Actually this is about one of the first things you learn in in a probability theory course, and the probability that bogosort completes in finite time is 1.

Now of course, there's infinitely many conceivable scenarios where bogosort never completes, but it doesn't matter. The theoretical foundation (Lebesgue measure theory) to make this mathematically rigid is a bit complex. An example to illustrate:

Assume you have're looking at a 2-dimensional space (over the real numbers) and you want to measure the area of subsets of it. E.g. the area of a square defined as:

{ (x,y) \in \R | 0 <= x <= 1 and 0 <= y <=1 }

Now the area of that is 1. Then carve out the y-axis like this:

{ (x,y) \in \R | 0 < x <= 1 and 0 <= y <=1 }

It's obviously a smaller set than the square above, but the set that's missing doesn't have any area (it's a line with no width). So it's sane to assume that the area of the new subset is still 1.

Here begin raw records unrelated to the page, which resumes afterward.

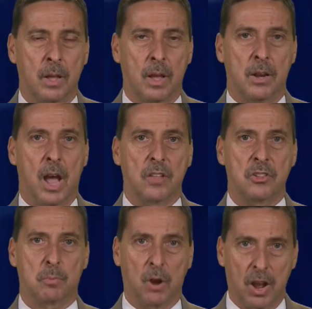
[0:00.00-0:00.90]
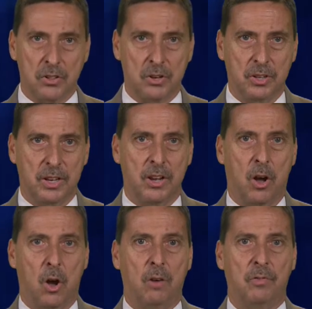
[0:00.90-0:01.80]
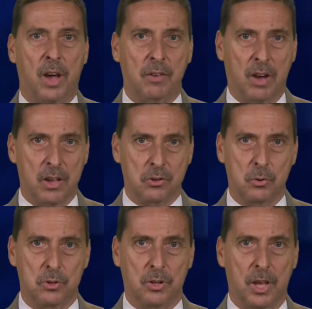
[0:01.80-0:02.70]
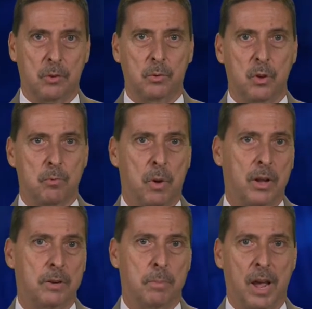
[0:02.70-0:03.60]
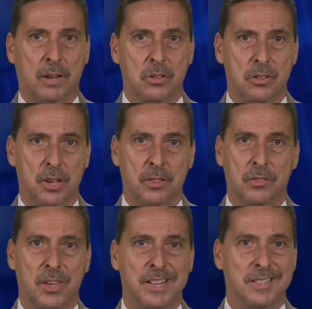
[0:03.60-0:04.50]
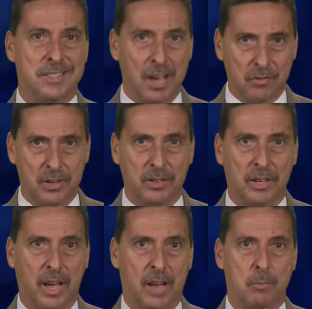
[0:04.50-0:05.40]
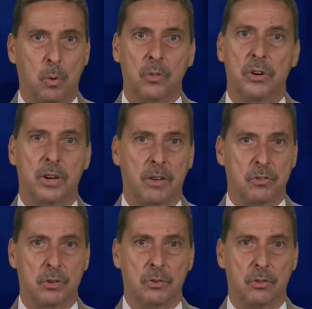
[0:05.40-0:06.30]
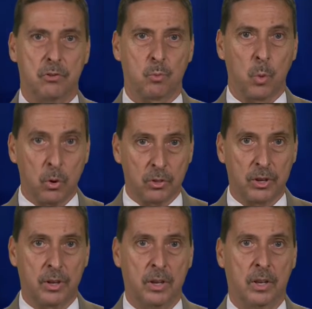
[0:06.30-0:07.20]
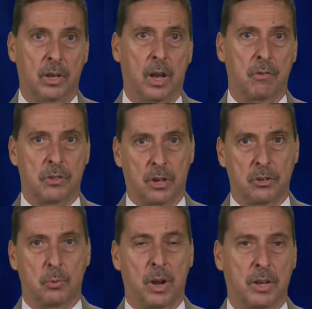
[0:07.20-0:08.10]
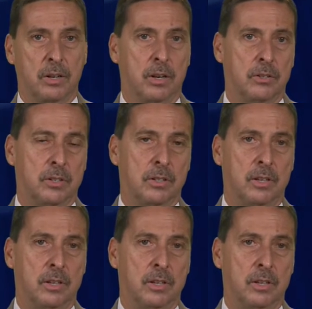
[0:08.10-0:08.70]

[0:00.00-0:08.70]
Not surprisingly, all 5 high schools in Lakewood responded back to say that they definitely had more than enough students worthy of such recognition.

[btw: Lebesgue measure theory throws in a few more simple assumption and then derives a very nice theory for computing areas, and in extension integration of functions.]

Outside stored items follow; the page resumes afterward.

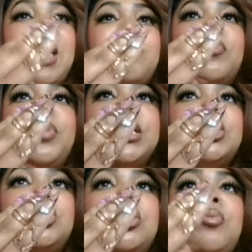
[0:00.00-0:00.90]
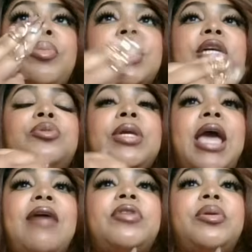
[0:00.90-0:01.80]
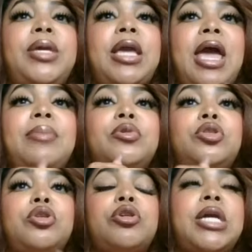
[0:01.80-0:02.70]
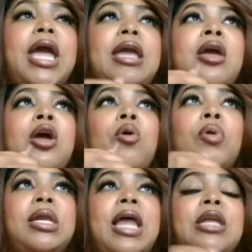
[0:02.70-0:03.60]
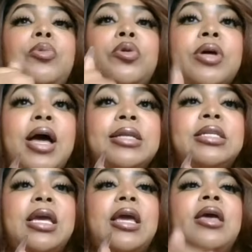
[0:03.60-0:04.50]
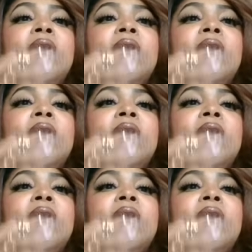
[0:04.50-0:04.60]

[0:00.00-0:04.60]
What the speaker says: a picture because we have to be able to create relatable content.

Now probabilities are the same: Instead of points in the plane you have different runs of bogosort and the measure of the "area" for all events is defined to be 1. But you still can carve out complete "lines" (i.e. sets with even infinte many different runs of bogosort) that don't have any influence on the value of your total "area", i.e. probability.

To conclude, your in /pratice/ actually holds up in theory, too ;-)

Edit: Lebesgue measure is actually only the application onto real spaces, the fundamental thing that also applies to probabilities is just called measure theory. Mixed that up a bit.